FIG. 2 shows an example of a circuit trace 202 on a printed circuit board 200, from which the solder mask has been removed. FIG. 3 is an enlarged detail of FIG. 2, showing an open circuit 204 in the circuit trace 202. The circuit trace 202 is essentially undisturbed, so that the open circuit 204 shown in FIG. 3 is clearly identifiable, and attributable to a defect that was present when the testing was failed. That is, there is no confusion as to whether the defect 204 was caused by the UV laser used to remove the solder mask.

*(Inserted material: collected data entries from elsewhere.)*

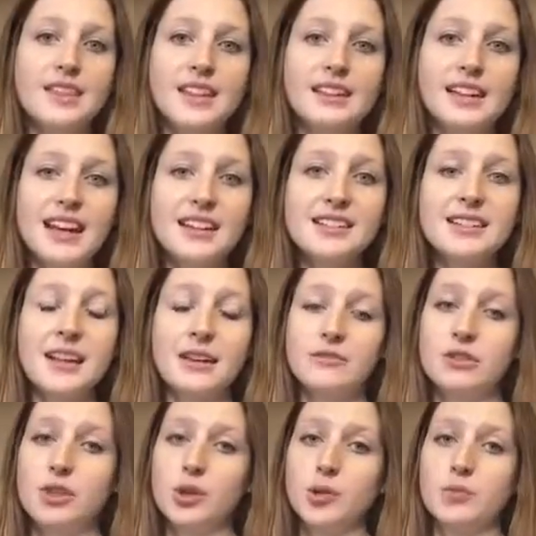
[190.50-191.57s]
The next set
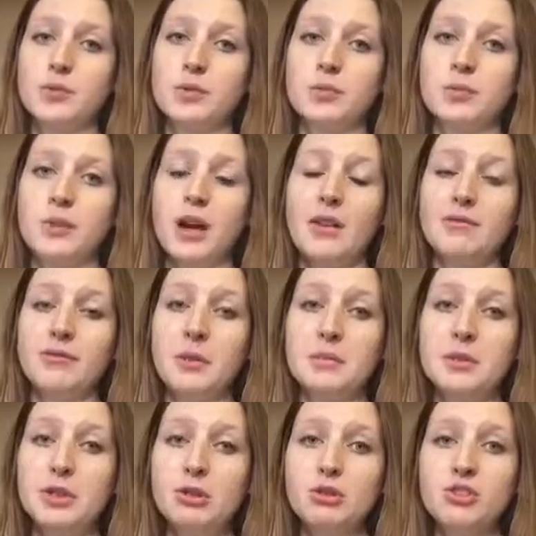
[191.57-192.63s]
of terms come
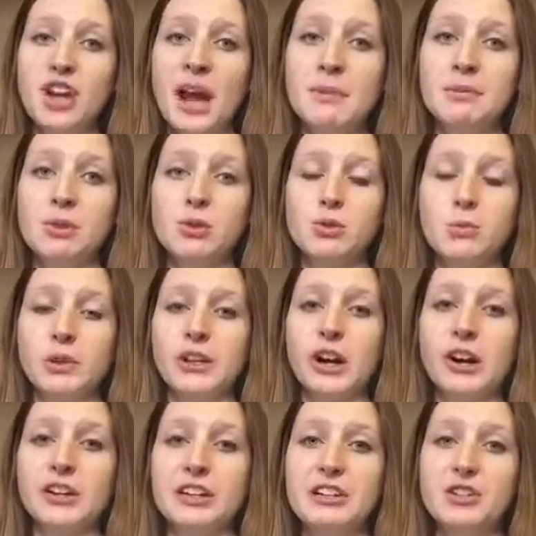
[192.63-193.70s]
from two chapters
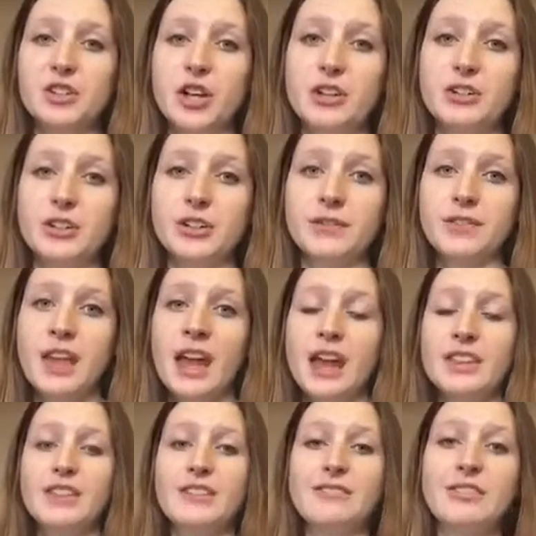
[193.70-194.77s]
regarding gender.
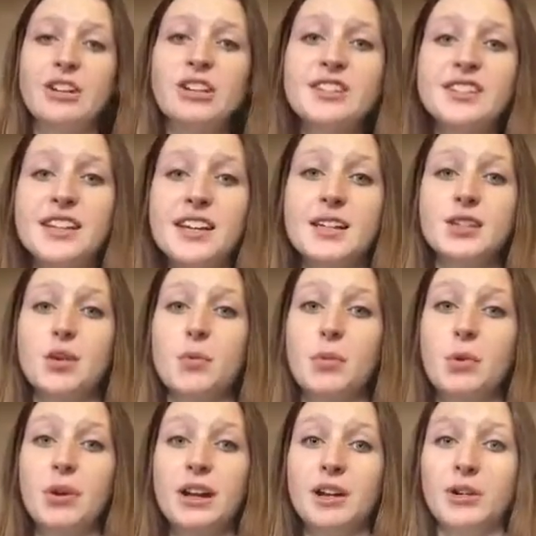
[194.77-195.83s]
The first is the
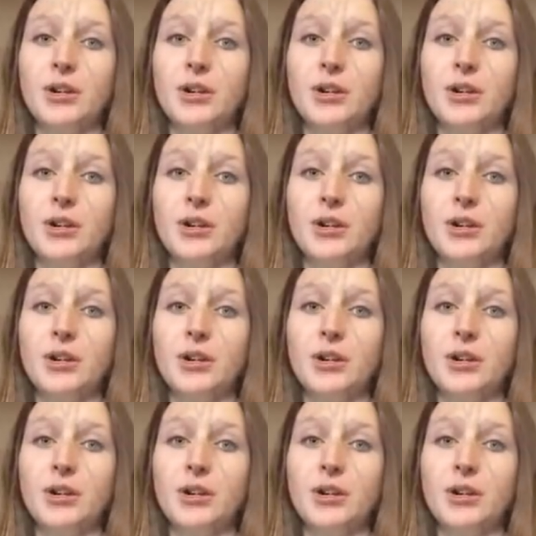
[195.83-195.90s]
boy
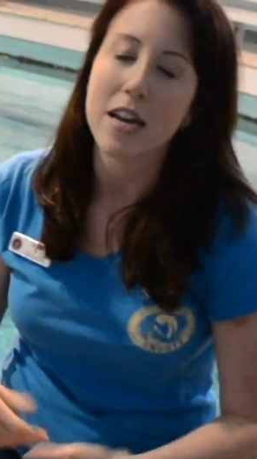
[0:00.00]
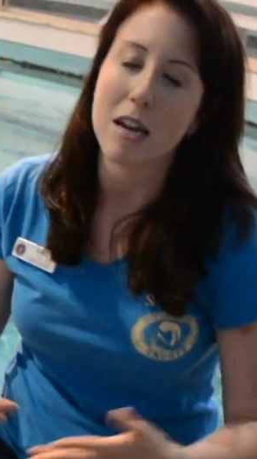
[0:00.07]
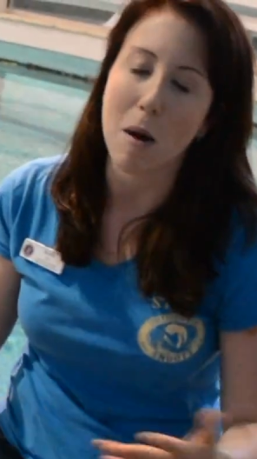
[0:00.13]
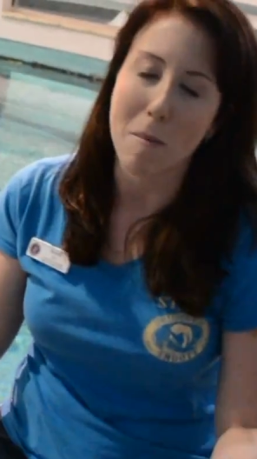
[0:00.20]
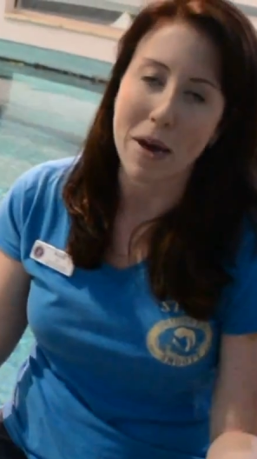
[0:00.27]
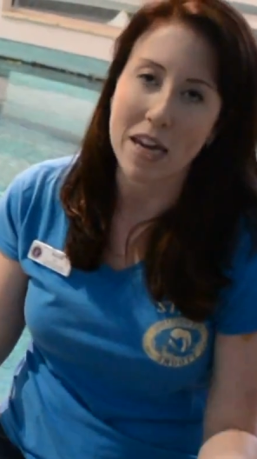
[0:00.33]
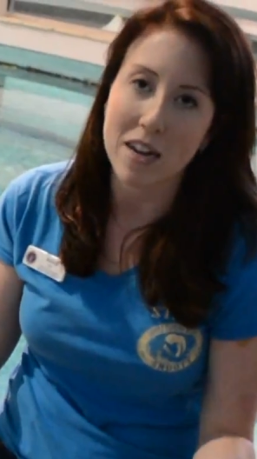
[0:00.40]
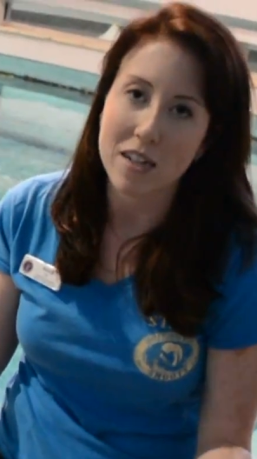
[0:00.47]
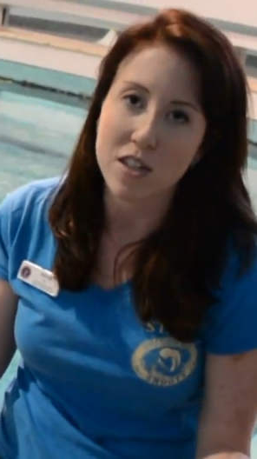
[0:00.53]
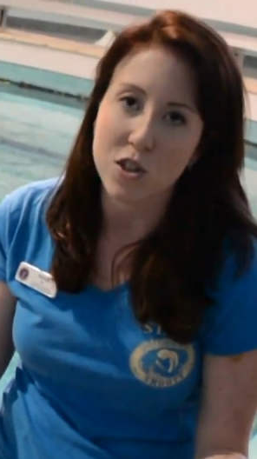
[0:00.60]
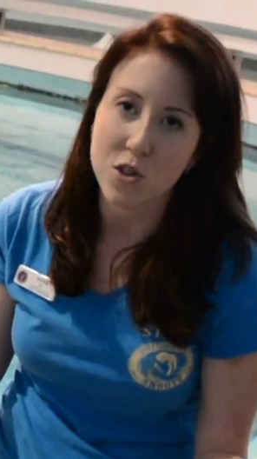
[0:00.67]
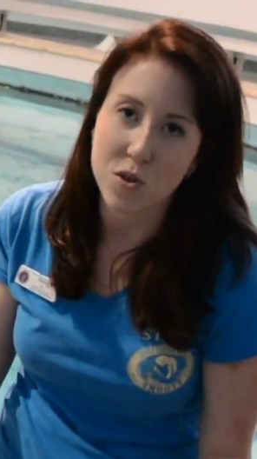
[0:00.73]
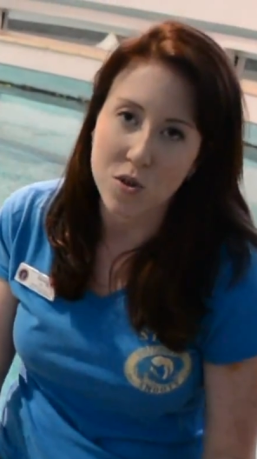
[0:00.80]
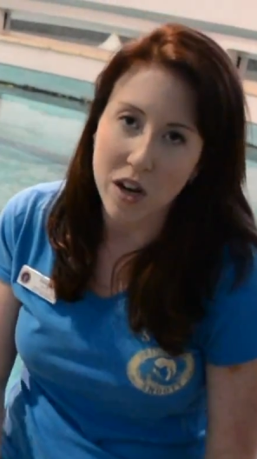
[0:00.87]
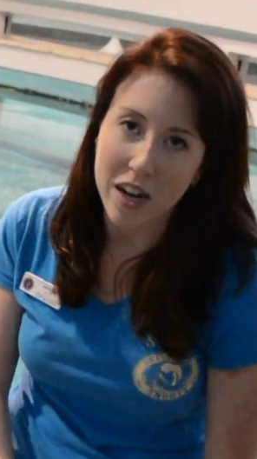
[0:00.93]
Now
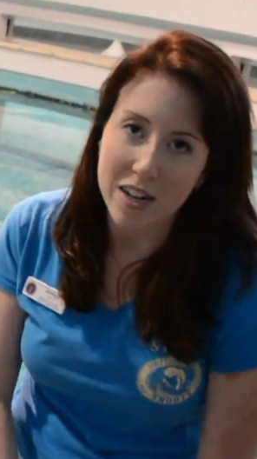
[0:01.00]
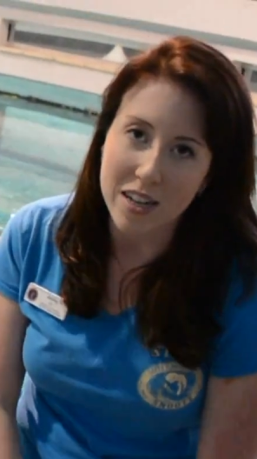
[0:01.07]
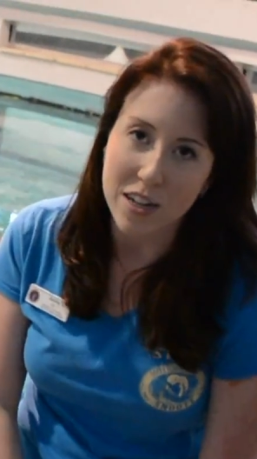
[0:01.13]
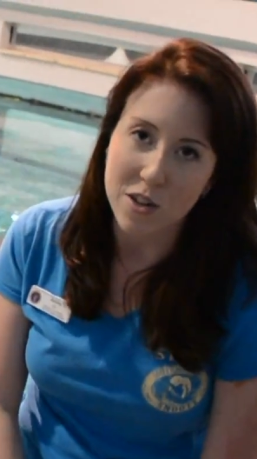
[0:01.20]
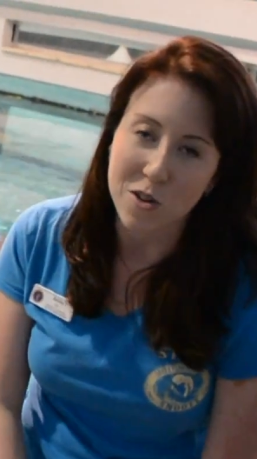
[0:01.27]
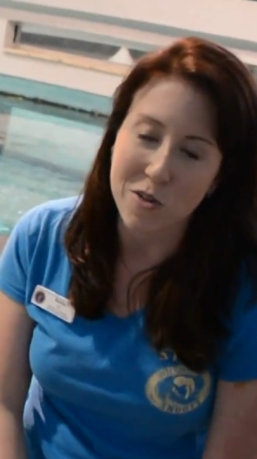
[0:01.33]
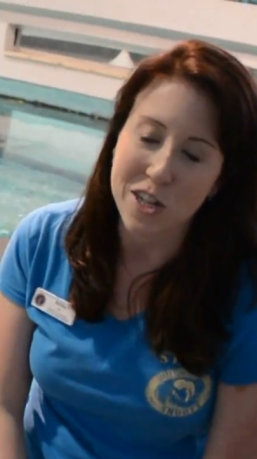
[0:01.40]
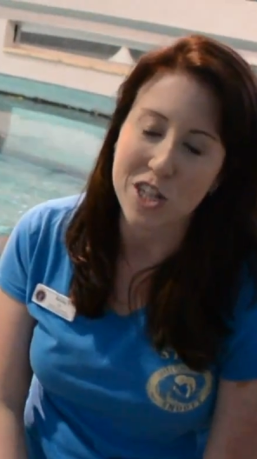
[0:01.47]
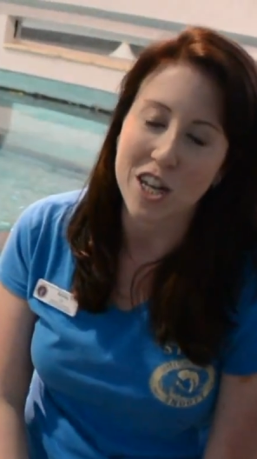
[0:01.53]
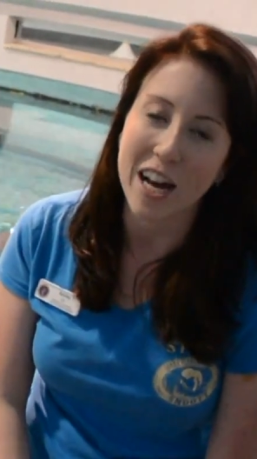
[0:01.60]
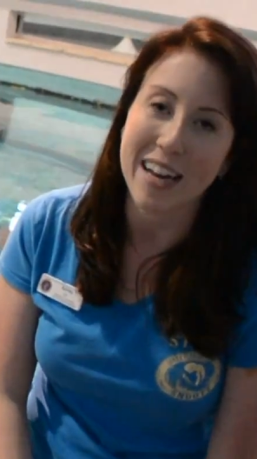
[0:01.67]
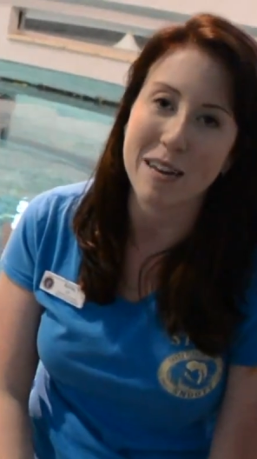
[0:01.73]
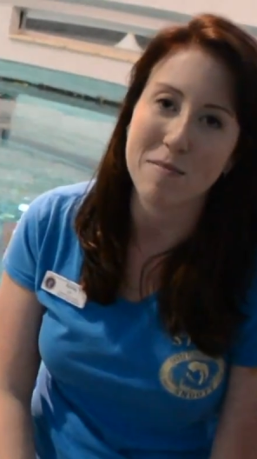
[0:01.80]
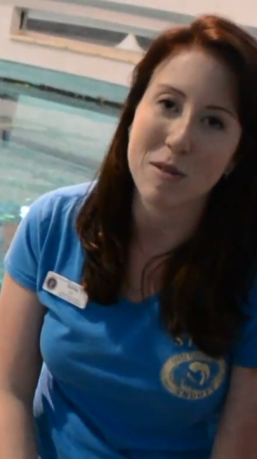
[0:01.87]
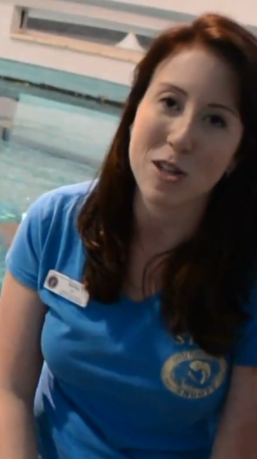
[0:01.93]
manatees do not need to reach
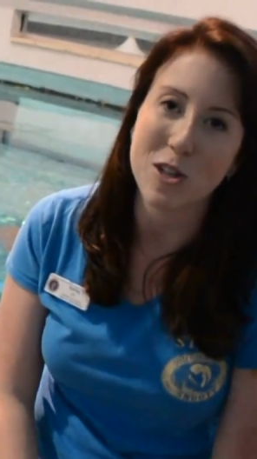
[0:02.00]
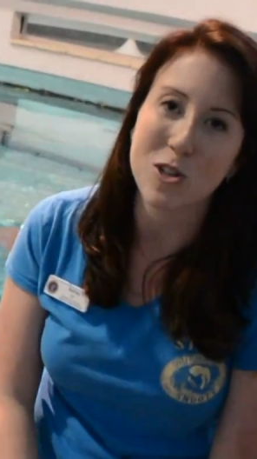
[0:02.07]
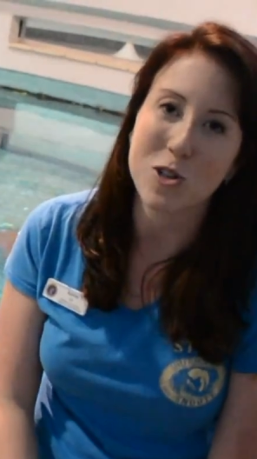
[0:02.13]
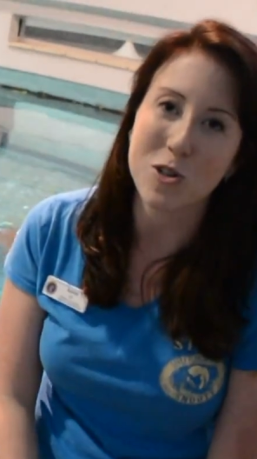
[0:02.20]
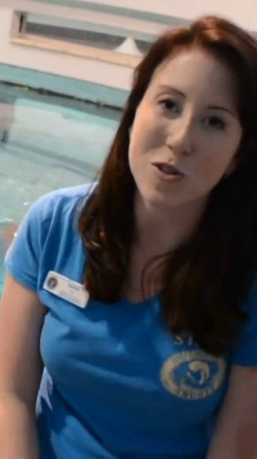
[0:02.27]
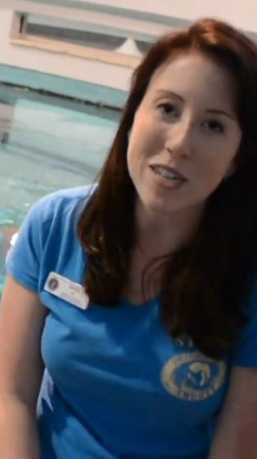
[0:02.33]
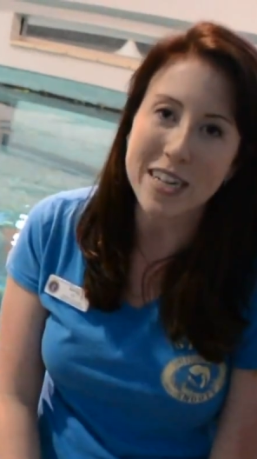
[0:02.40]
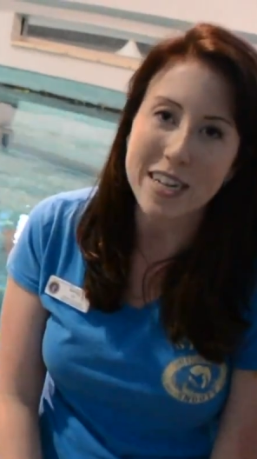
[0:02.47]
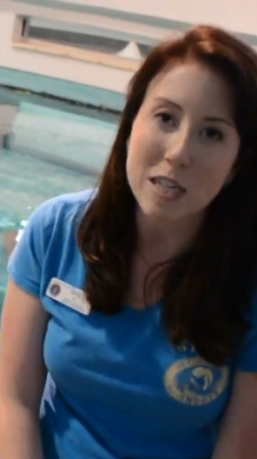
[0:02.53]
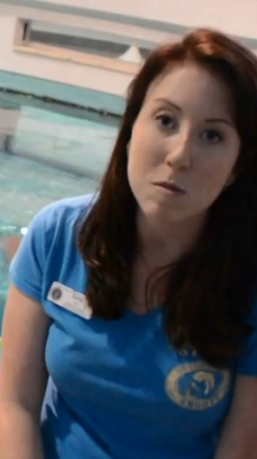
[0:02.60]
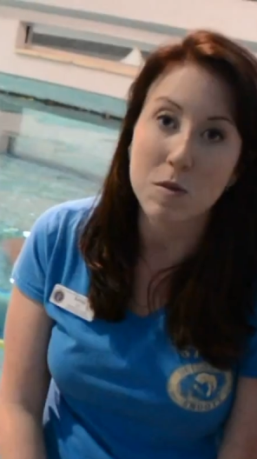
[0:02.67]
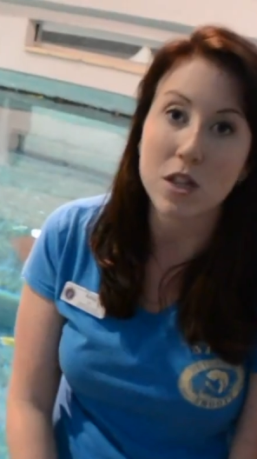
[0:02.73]
high up into trees,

In one example, using the laser removal technique, a 30 μm organic solder mask was removed from Part ID: TMB911, which includes a substrate sold by Kyocera, assembled by Advanced Semiconductor Engineering Inc. of Taiwan. The laser was a “New Wave Research QuikLaze”, having a wavelength of 355 nm, Pulse width of 6 ns, Pulse frequency of 20 Hz, and 0.6 mJ Power using the low energy setting (and about 200 mJ at the QuikLaze setting). A 35 μm circuit trace was thus exposed.

At step 112, failure analysis is performed on the metal trace of the printed circuit board. The type of failure analysis operation depends on the nature of the defect. For example, in the circuit trace 202 shown in FIGS. 2 and 3, the defect can be detected visually. In other instances, where the defect is not readily visible, electrical testing or scanning electron microscope (SEM) inspection, or other inspection technique may be used.

UV laser light as described above can decompose organic materials with C—C, C—O, C—H and/or C—Si bonds. The ultraviolet laser may have a wavelength of from about 3 nanometers to about 400 nanometers. An exemplary ultraviolet laser is a yttrium aluminum garnet (YAG) laser having a wavelength of 355 nanometers or 266 nanometers.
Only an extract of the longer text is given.